## [PROBLEM STATEMENT]
Transcribe, word for word and without additions, each line below from the one containing "(2.18 s to 3.27 s)" through the one containing "Transcript: um, and", both ends included.

## [EXCERPTED DATA]
☆ ☆ ☆ ☆
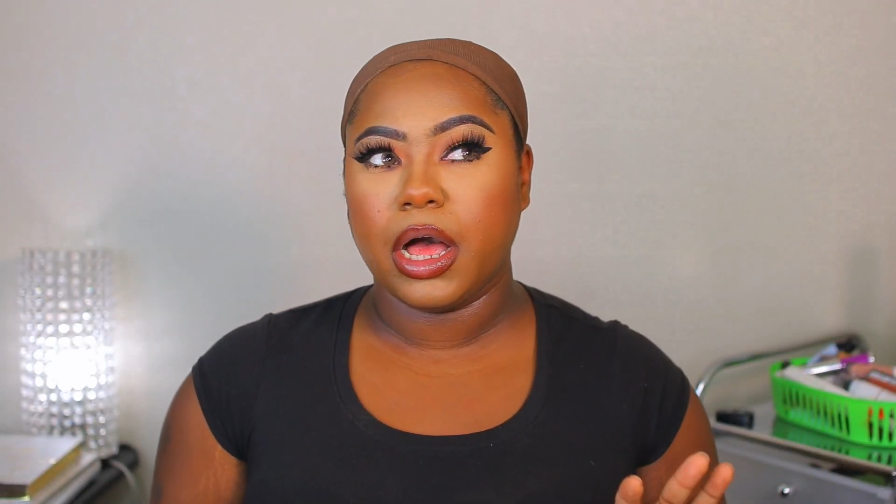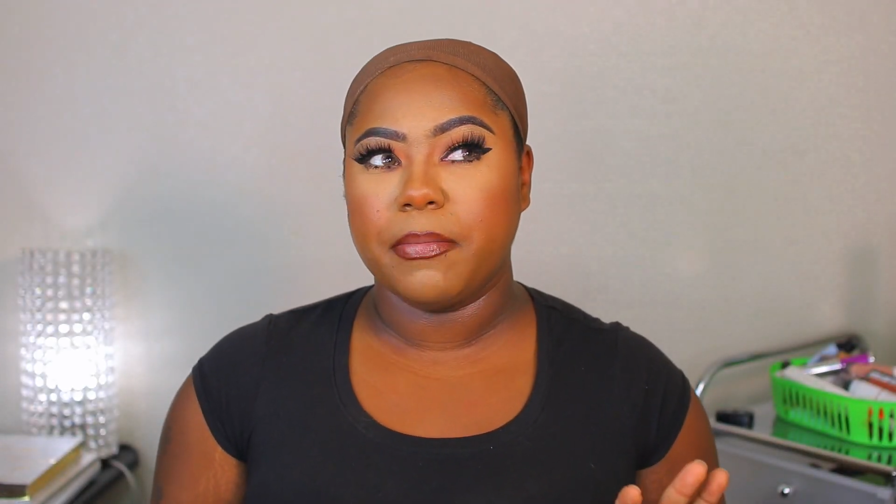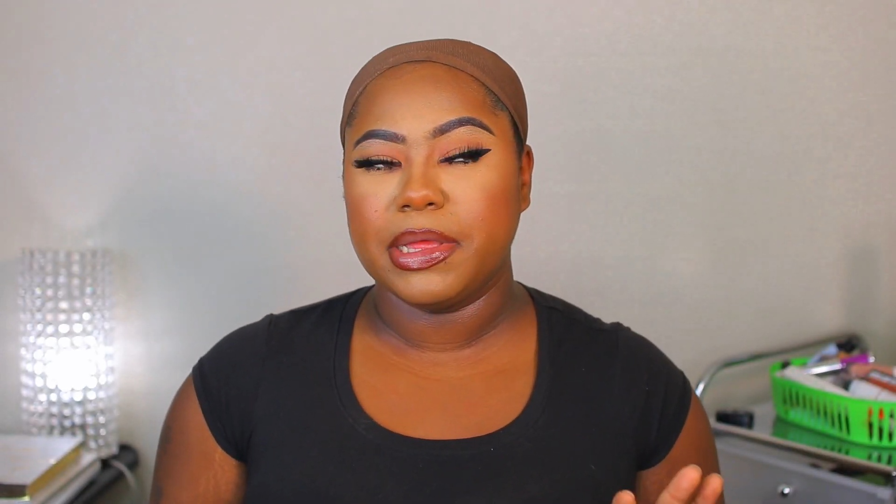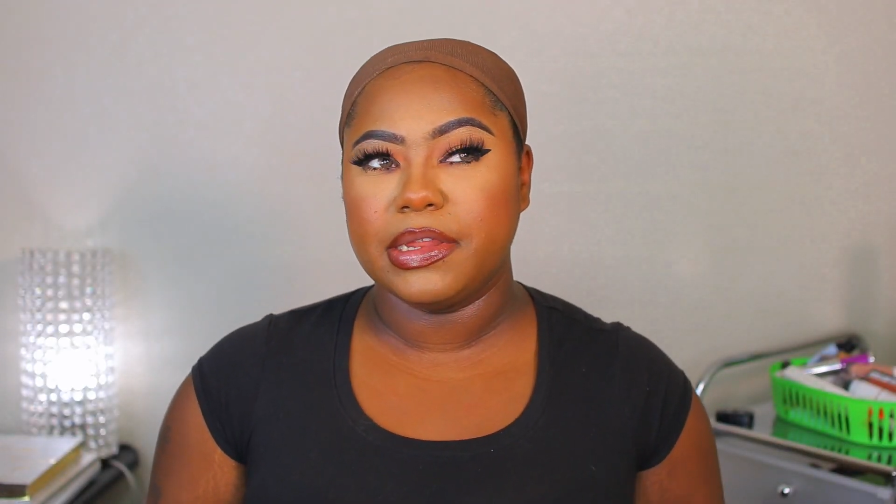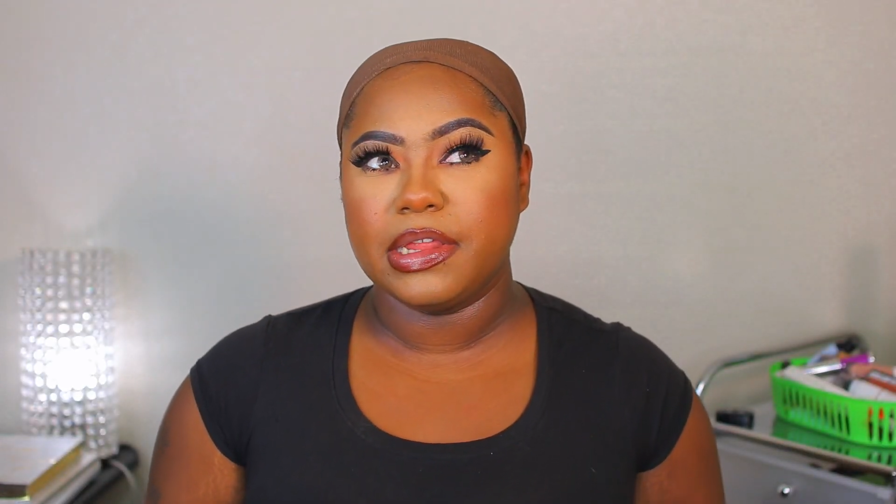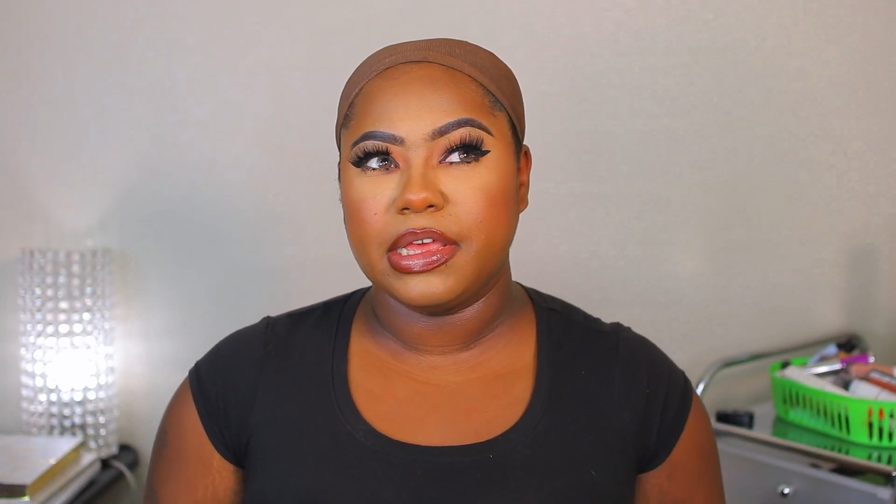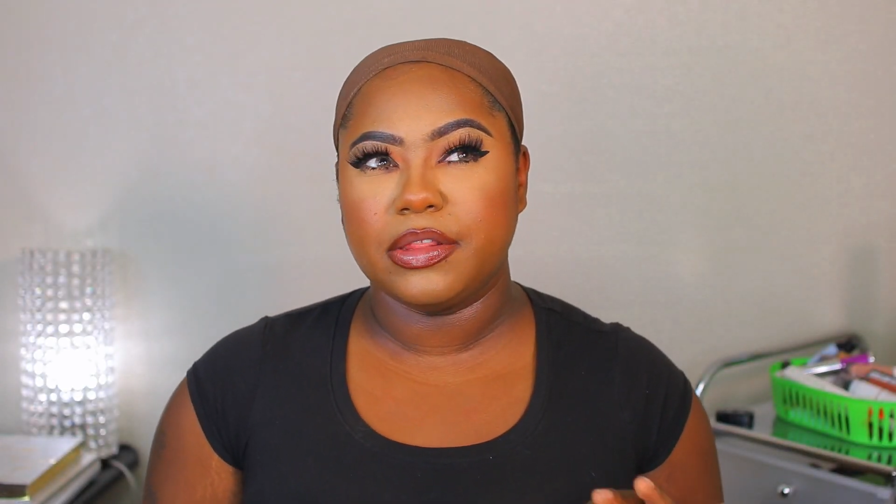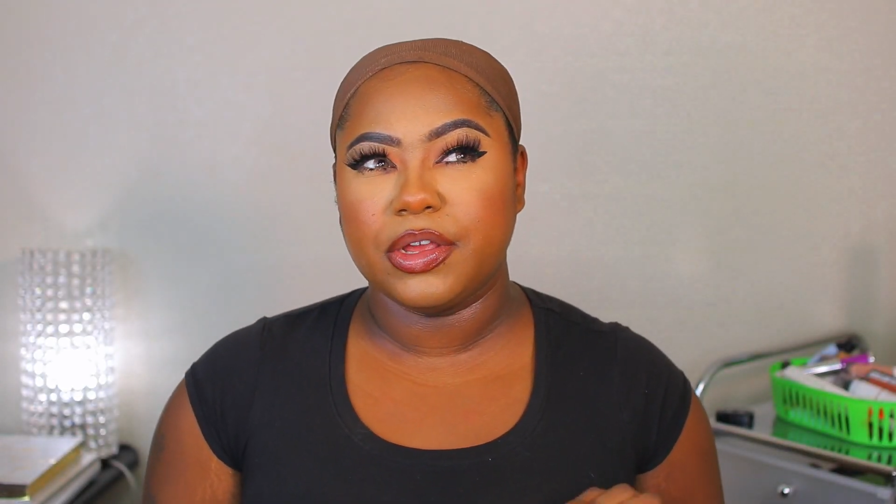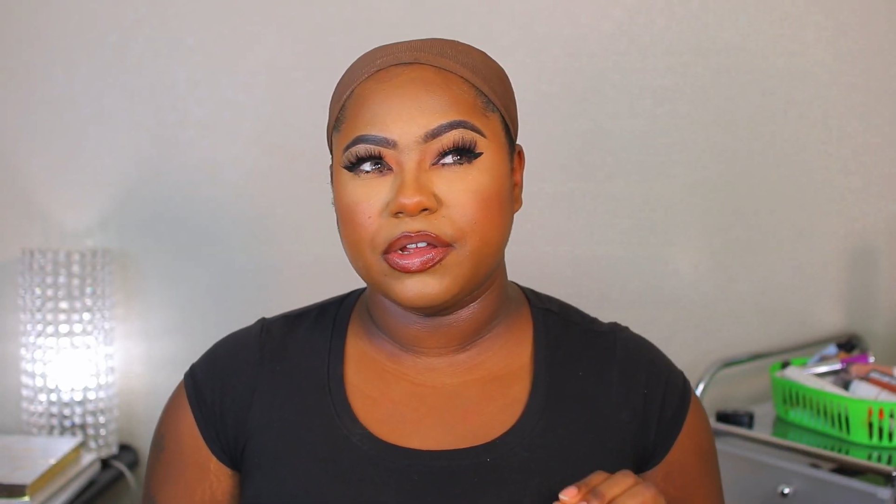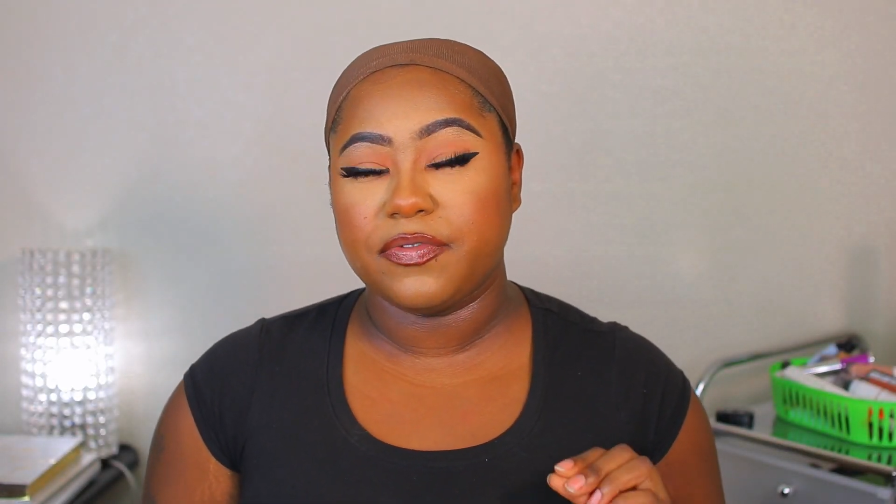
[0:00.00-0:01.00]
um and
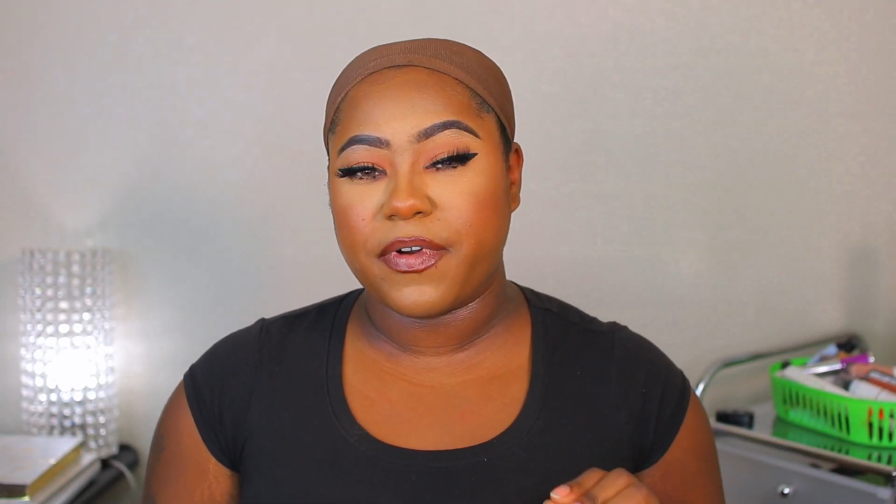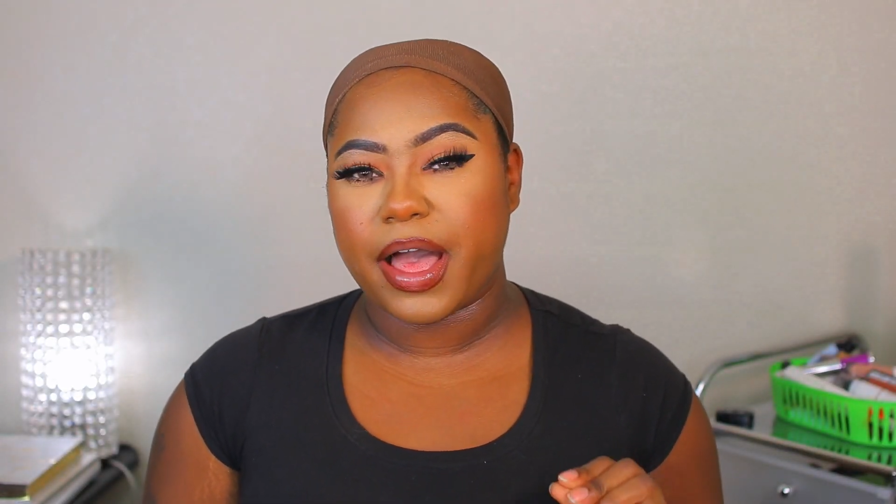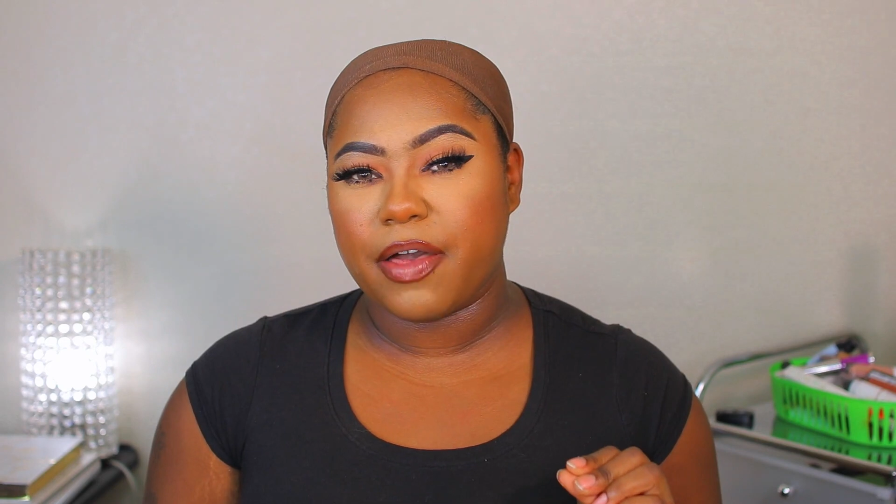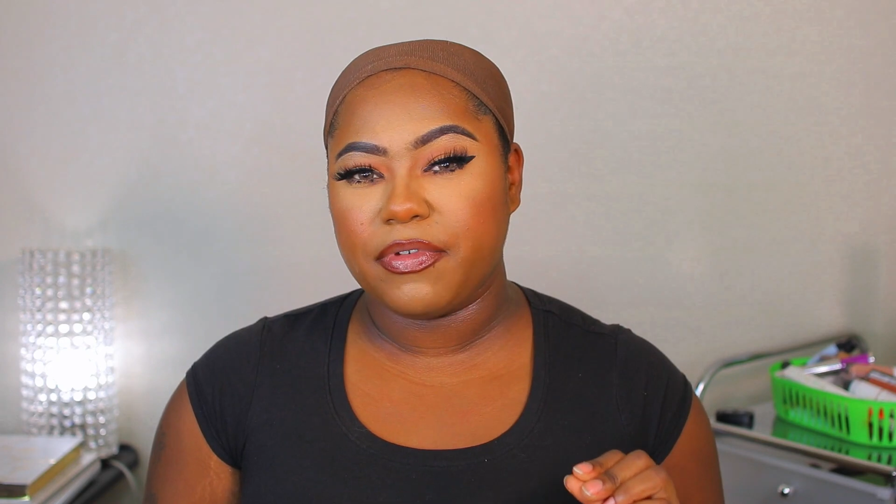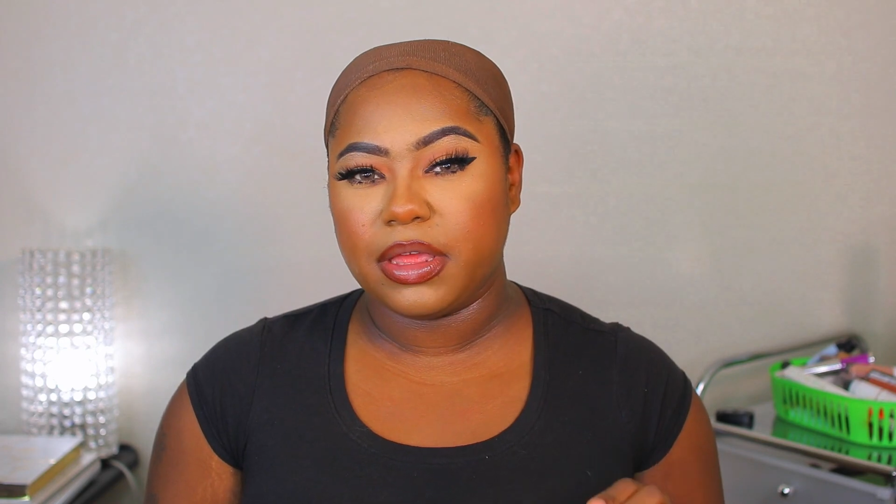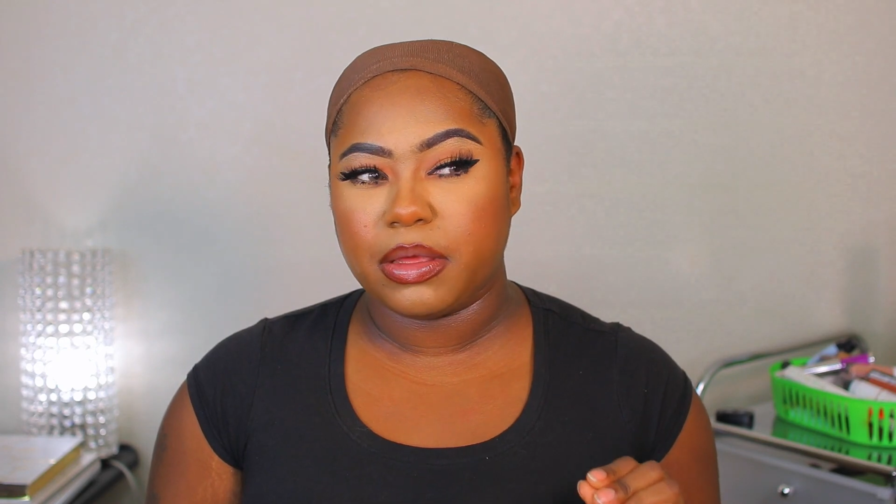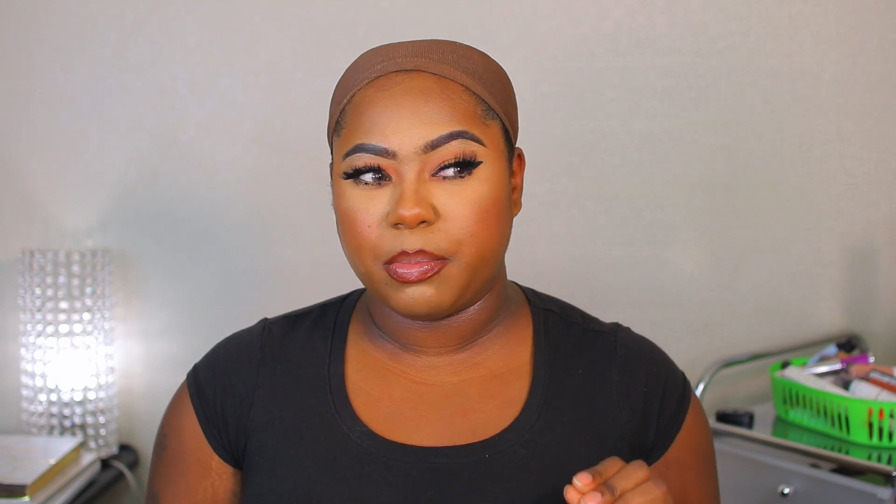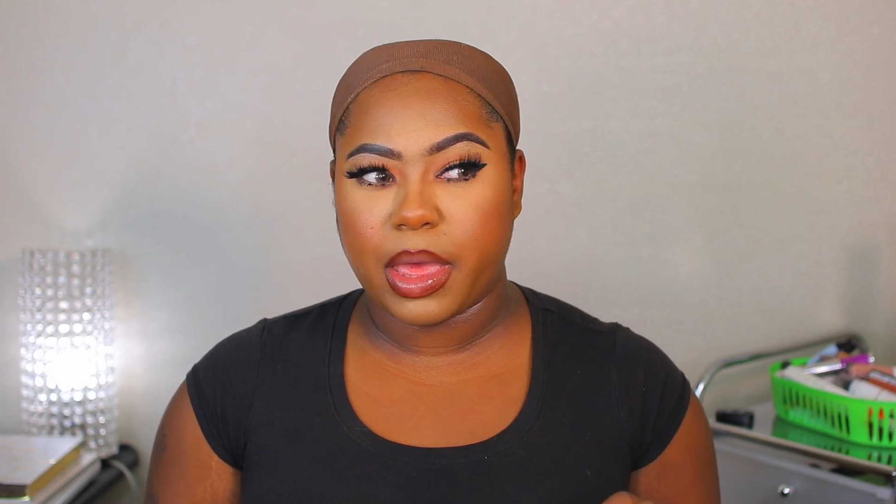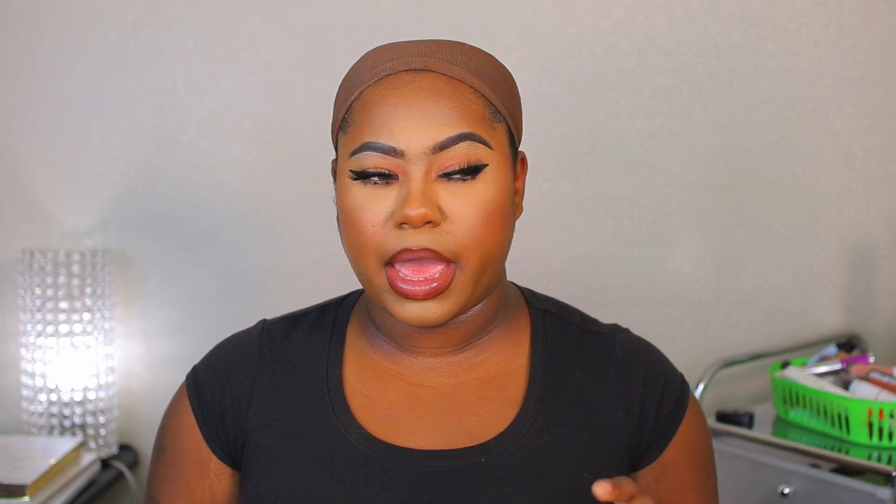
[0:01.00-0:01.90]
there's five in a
☆ ☆ ☆ ☆
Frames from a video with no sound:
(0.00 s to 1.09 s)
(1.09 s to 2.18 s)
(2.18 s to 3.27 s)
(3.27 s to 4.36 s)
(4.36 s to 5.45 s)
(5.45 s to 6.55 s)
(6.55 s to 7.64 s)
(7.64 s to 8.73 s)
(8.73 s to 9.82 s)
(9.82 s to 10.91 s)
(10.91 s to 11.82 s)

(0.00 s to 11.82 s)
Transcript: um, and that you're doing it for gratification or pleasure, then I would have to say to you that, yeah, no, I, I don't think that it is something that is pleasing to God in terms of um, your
☆ ☆ ☆ ☆
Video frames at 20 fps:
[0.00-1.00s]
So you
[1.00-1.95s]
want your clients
☆ ☆ ☆ ☆
## [SOLVED EXERCISE]
(2.18 s to 3.27 s)
(3.27 s to 4.36 s)
(4.36 s to 5.45 s)
(5.45 s to 6.55 s)
(6.55 s to 7.64 s)
(7.64 s to 8.73 s)
(8.73 s to 9.82 s)
(9.82 s to 10.91 s)
(10.91 s to 11.82 s)

(0.00 s to 11.82 s)
Transcript: um, and that you're doing it for gratification or pleasure, then I would have to say to you that, yeah, no, I, I don't think that it is something that is pleasing to God in terms of um, your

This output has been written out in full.